Commentary and musings on the complex, fascinating and peculiar world that is securities regulation
Tuesday, March 10, 2009
Legislation Reforming Financial Regulation Will be Dual Tracked for Systemic Risk and Investor Protection
Congress plans to complete the reform of regulation of the financial markets this year in two separate steps involving the regulation of systemic risk and restoring investor confidence. In order to enhance investor protection, the powers of the SEC and the CFTC will be strengthened, with a merger of the agencies placed on the back burner. This was the message delivered by Barney Frank, Chair of the House Financial Services Committee. While Congress will coordinate the reform legislation with the European Union and other jurisdictions, said the chair, there is no supranational plan on the agenda and nobody is going to ignore sovereignty. That said, it is also essential to prevent regulatory arbitrage. Thus, for example, there will be cooperation with the EU to produce similar regulation.
Currently, said the chair, there is a serious problem with investors afraid to put money in the financial markets. Reform of regulation must give the investor some confidence, both in systemic risk and investor protection. So, everything is going to be included, which means the systemic risk regulator will be regulating any financial activity that could cause a problem. It is not going to be by institution.
Legislation creating a systemic risk regulator will be moved first. This legislation will likely have a number of components, including hedge fund regulation, the regulation of credit default swaps and other derivatives, as well as the reform of executive compensation to delink excessive risk taking from compensation.
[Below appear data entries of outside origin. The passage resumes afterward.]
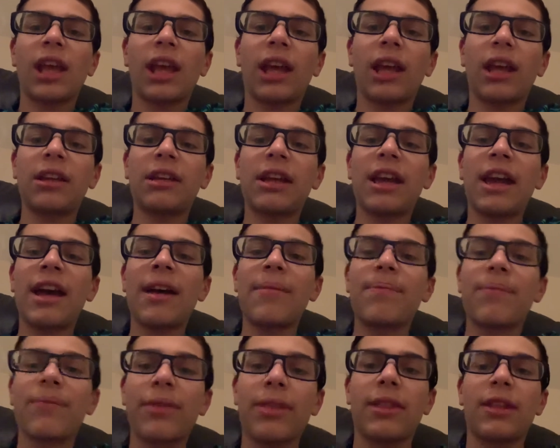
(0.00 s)
And yeah,
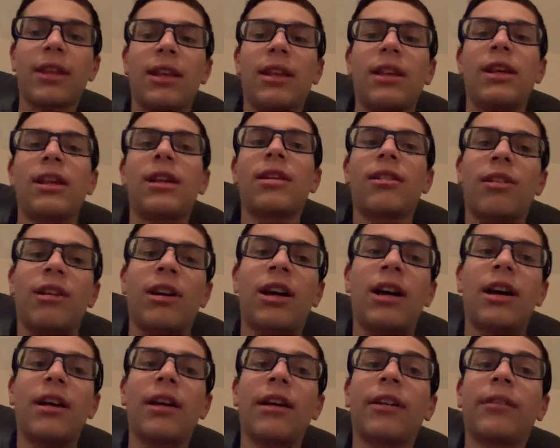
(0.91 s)

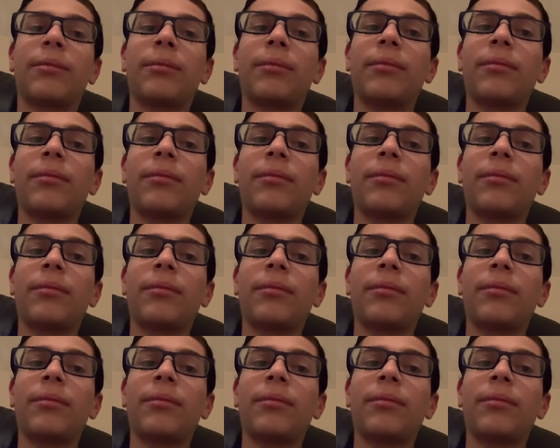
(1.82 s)
if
The legislation will reform the securitization process so that it can again play a useful role in the financial system by allowing money to circulate more quickly. This conforms to the overwhelming consensus in the US and Europe that there will be no return to an originate and hold model. The reform will put in place a regulator that can prevent irresponsible loans from being distributed throughout the financial system. Regulators will also be empowered to restrain irresponsible risk taking.
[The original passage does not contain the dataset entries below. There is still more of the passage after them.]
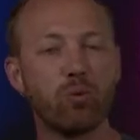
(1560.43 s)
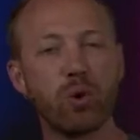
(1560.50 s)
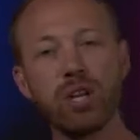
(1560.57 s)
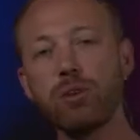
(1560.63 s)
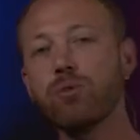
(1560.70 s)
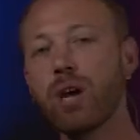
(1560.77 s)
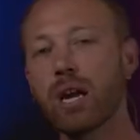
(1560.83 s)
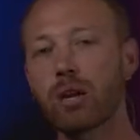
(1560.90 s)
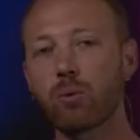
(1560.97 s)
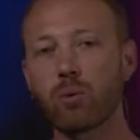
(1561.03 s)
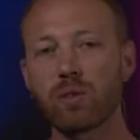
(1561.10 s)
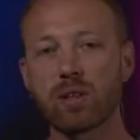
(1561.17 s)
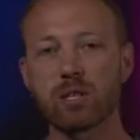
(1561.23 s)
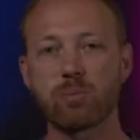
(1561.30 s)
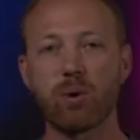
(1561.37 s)
reunited
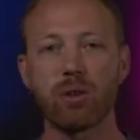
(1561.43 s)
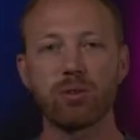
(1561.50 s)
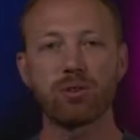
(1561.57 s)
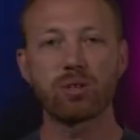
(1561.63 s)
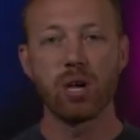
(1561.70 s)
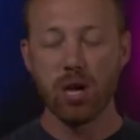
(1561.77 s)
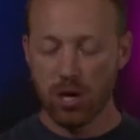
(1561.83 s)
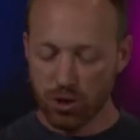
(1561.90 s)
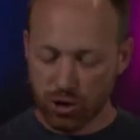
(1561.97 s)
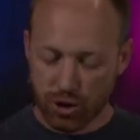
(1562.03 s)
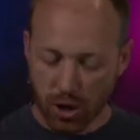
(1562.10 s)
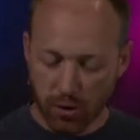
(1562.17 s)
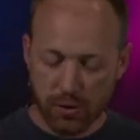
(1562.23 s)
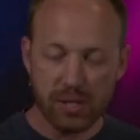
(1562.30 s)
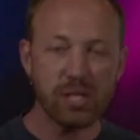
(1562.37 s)
with his brothers,
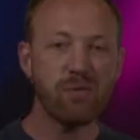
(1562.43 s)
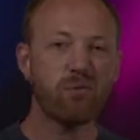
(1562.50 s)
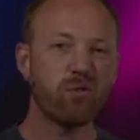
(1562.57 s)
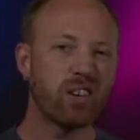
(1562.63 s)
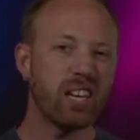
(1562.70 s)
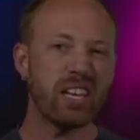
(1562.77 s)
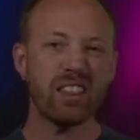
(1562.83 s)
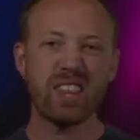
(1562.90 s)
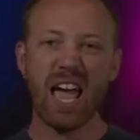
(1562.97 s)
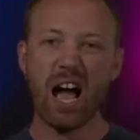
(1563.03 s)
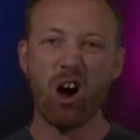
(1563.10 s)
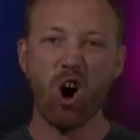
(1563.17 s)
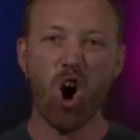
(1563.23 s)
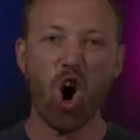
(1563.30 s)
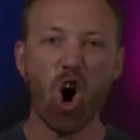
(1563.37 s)
Joseph did that
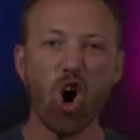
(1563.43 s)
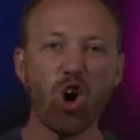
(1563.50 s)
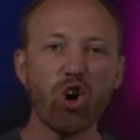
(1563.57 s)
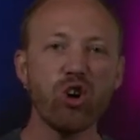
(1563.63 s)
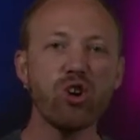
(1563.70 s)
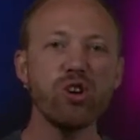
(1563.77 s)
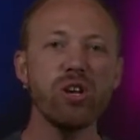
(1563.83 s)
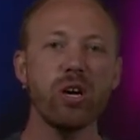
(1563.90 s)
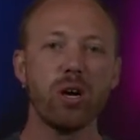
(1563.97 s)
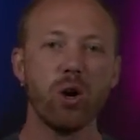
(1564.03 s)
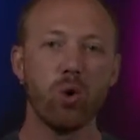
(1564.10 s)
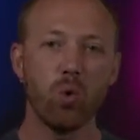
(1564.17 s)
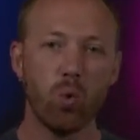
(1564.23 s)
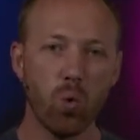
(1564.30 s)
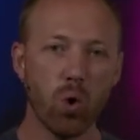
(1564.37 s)
hard
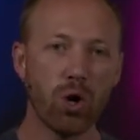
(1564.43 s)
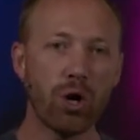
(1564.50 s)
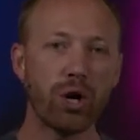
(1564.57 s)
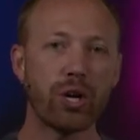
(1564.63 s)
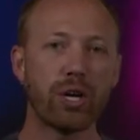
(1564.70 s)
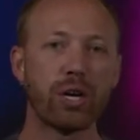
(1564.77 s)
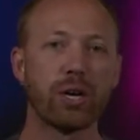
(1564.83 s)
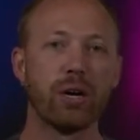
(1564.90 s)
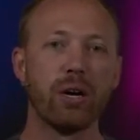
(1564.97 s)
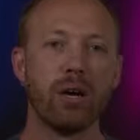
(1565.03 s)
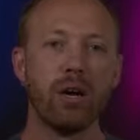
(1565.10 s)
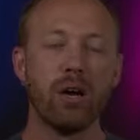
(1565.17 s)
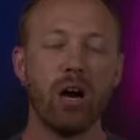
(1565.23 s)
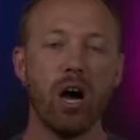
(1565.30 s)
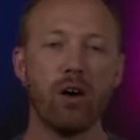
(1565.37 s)
work
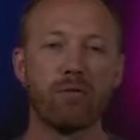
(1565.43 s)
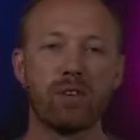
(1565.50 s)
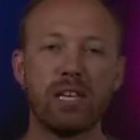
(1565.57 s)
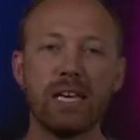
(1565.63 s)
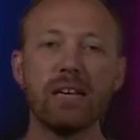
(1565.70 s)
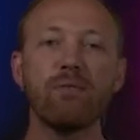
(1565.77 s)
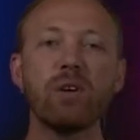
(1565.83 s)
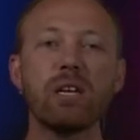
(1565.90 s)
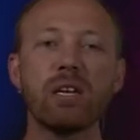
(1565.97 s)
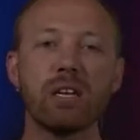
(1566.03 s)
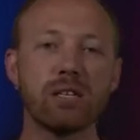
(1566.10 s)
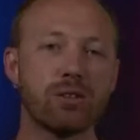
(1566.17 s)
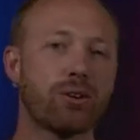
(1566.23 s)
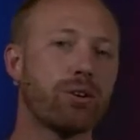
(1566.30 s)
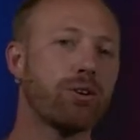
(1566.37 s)
of giving
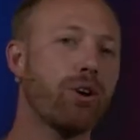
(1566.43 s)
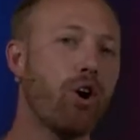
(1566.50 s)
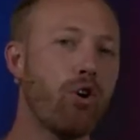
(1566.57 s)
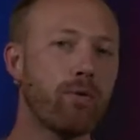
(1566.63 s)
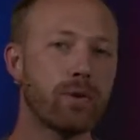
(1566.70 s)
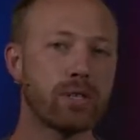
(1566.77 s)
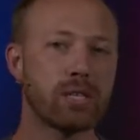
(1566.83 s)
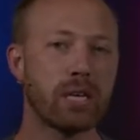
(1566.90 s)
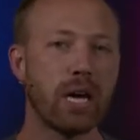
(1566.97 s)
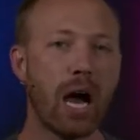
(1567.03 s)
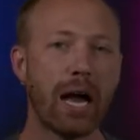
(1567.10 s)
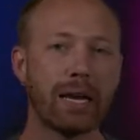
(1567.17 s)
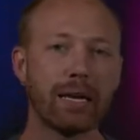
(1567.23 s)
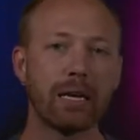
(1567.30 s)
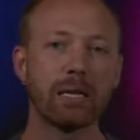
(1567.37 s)
his hurt over to
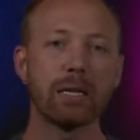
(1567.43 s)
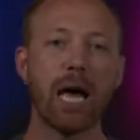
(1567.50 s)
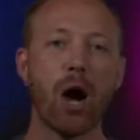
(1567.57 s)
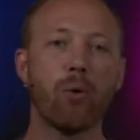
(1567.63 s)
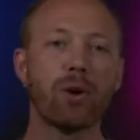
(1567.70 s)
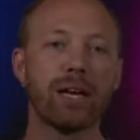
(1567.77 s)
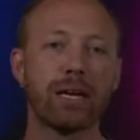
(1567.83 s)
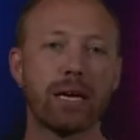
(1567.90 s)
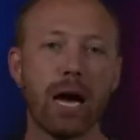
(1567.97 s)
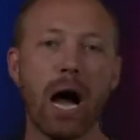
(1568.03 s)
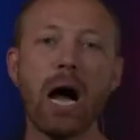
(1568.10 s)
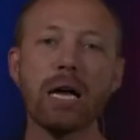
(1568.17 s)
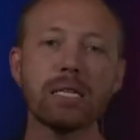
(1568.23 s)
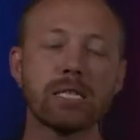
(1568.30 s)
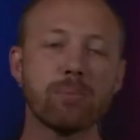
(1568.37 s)
God and allowing
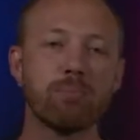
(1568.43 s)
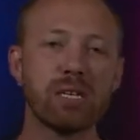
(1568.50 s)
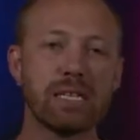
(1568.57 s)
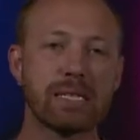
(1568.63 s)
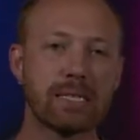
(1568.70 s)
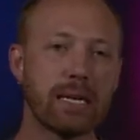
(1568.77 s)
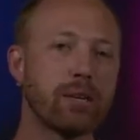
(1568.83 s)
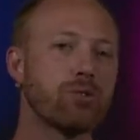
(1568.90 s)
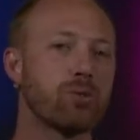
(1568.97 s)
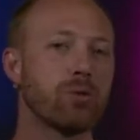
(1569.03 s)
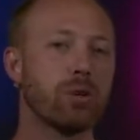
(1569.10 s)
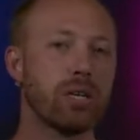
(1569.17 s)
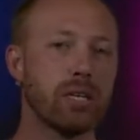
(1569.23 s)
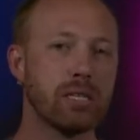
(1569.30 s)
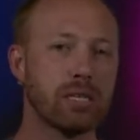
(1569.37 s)
God to be central
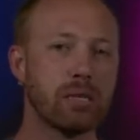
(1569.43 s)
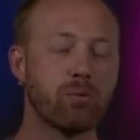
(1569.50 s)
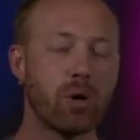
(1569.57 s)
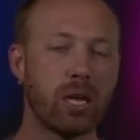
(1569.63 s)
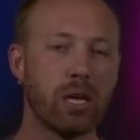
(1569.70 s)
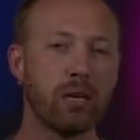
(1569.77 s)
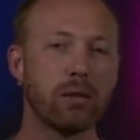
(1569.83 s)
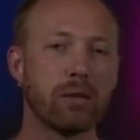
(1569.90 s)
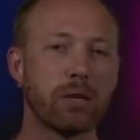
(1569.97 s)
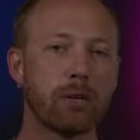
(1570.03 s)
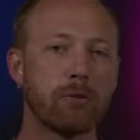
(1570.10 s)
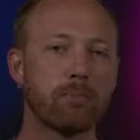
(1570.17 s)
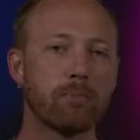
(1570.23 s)
in his healing.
In order to restore the discipline of the lender-borrower relationship that was substantially weakened by securitization, the legislation will make it illegal for anybody to securitize 100 percent of anything. The exact percentage of retention is open for debate, said the oversight chair, but whatever percentage Congress decides to allow must follow the principle that the first dollar of loss is borne by the securitizer. This principle is correct, he reasoned, because securitizers are the ones who have to do some checking. But some liability will also be put on the originators.
The systemic risk regulator will be given some powers that neither the SEC nor the CFTC fully have right now. Undoubtedly, there will be a great deal of overlap between systemic risk and market integrity and investor protection, which are the primary roles for the SEC and the CFTC. Both the SEC and CFTC will be strengthened in their ability to protect investors and market integrity and another entity will be given the role of systemic risk protection. At this point, said Mr. Frank, a reallocation of existing power between the SEC and CFTC is not on the agenda. Congress will give them new powers and strengthen both of them.
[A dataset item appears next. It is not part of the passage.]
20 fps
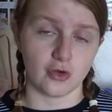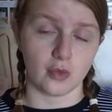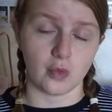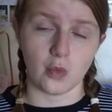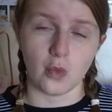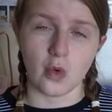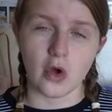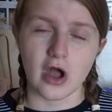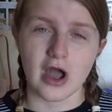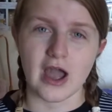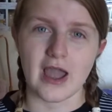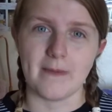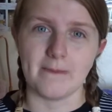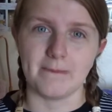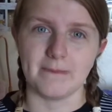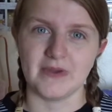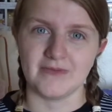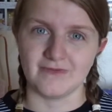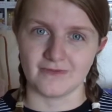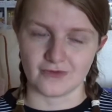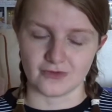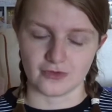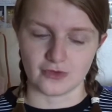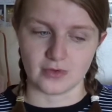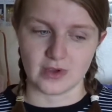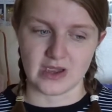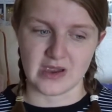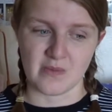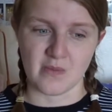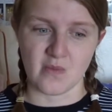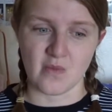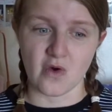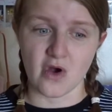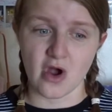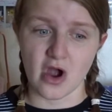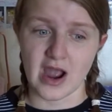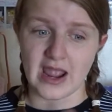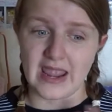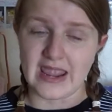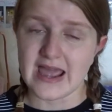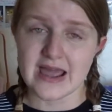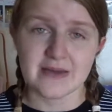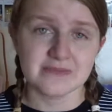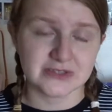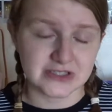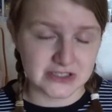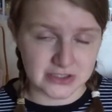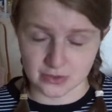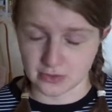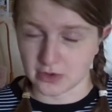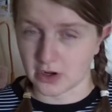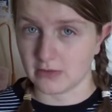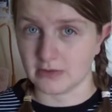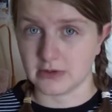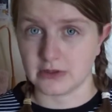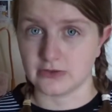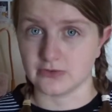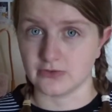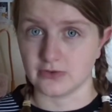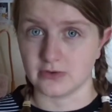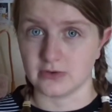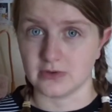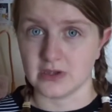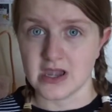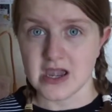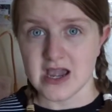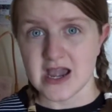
of what I've been through and what I am still going through.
The systemic risk regulator will also be empowered to stop people from getting over-leveraged, from getting so indebted that they can not pay their debts. There will also be authority to orderly unwind failed financial institutions in ways that do not make it a choice of either total bankruptcy or paying off everybody's debts.
A separate component of the first piece of legislation will be the reform of executive compensation. The reform will not impose a cap on the overall dollar amount of compensation, said Rep. Frank, but will eliminate perverse compensation incentives that encouraged excessive risk taking. There is a consensus that too much executive compensation took the form of people making extra money if a bet paid off and losing nothing if the bet disastrously failed. So there was an incentive to take too much risk, what the chair referred to as a kind of "heads, I win, tails, I break even," so you keep flipping the coin
The second piece of legislation will revisit is the notion of investor protection. As part of that effort, Congress will reexamine the idea that sophisticated investors do not need the protection of the federal securities laws. The theory that if you had at least $1 million to invest in a hedge fund you were smart enough and sophisticated enough to take care of yourself is debunked by the Madoff investors and investors in auction-rate securities, he averred. It has become clear that investor protection must be greatly enhanced, including protecting pension funds. This will all be out in one legislative package, separate from the systemic risk legislation, although related.
Regarding fair value mark-to-market accounting, Chairman Frank does not believe that Congress should legislate accounting standards. But he would like regulators to show some discretion when reacting to a mark down to market. He wants to see some flexibility in the application of mark-to-market. The elimination of fair value accounting is not going to happen, he noted, since that would receive a negative response from investors.